EXTRACTED MATERIAL
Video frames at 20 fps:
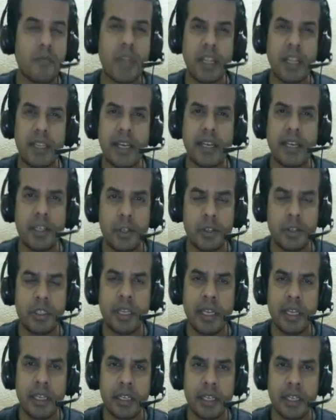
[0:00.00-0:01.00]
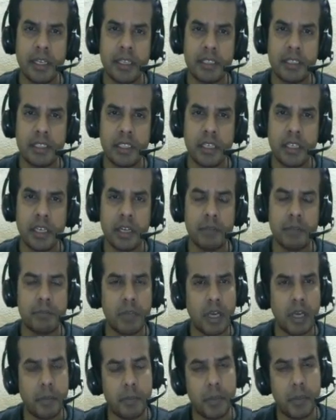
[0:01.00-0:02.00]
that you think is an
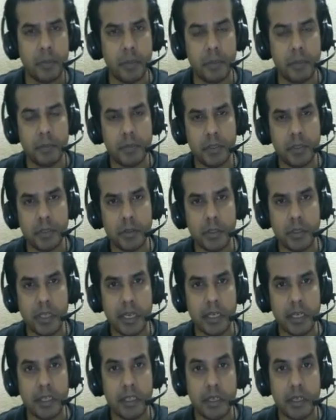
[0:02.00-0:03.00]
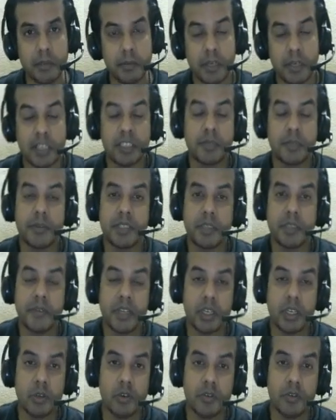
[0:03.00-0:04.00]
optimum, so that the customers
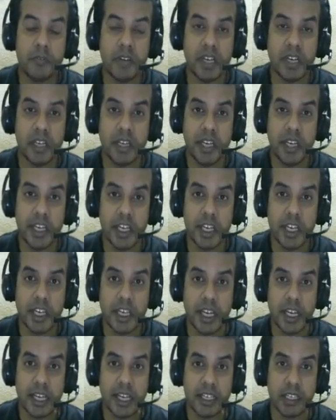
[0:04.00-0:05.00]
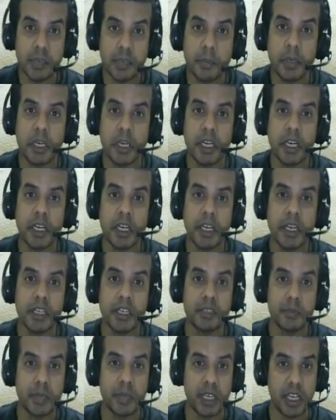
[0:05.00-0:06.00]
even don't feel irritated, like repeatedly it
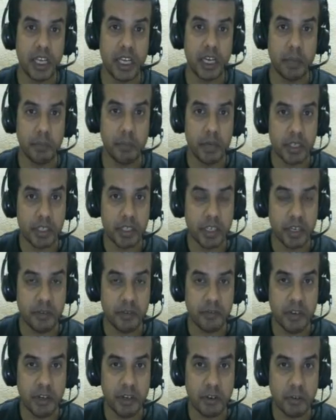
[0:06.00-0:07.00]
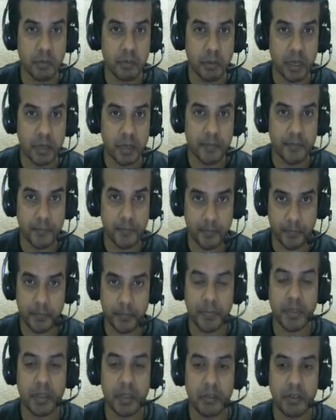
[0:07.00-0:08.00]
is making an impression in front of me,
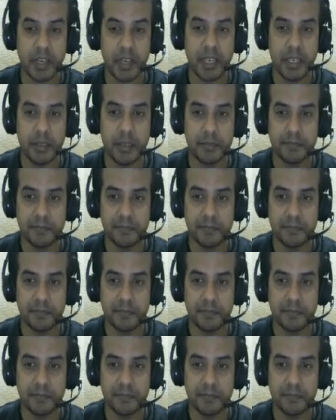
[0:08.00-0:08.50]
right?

PROBLEM DETAILS
Everything from the line with "[0:01.00-0:02.00]" through the last line of the listing should be retyped exactly, with both end lines kept and the pictures left out.

ANSWER TO THE EXERCISE
[0:01.00-0:02.00]
that you think is an
[0:02.00-0:03.00]
[0:03.00-0:04.00]
optimum, so that the customers
[0:04.00-0:05.00]
[0:05.00-0:06.00]
even don't feel irritated, like repeatedly it
[0:06.00-0:07.00]
[0:07.00-0:08.00]
is making an impression in front of me,
[0:08.00-0:08.50]
right?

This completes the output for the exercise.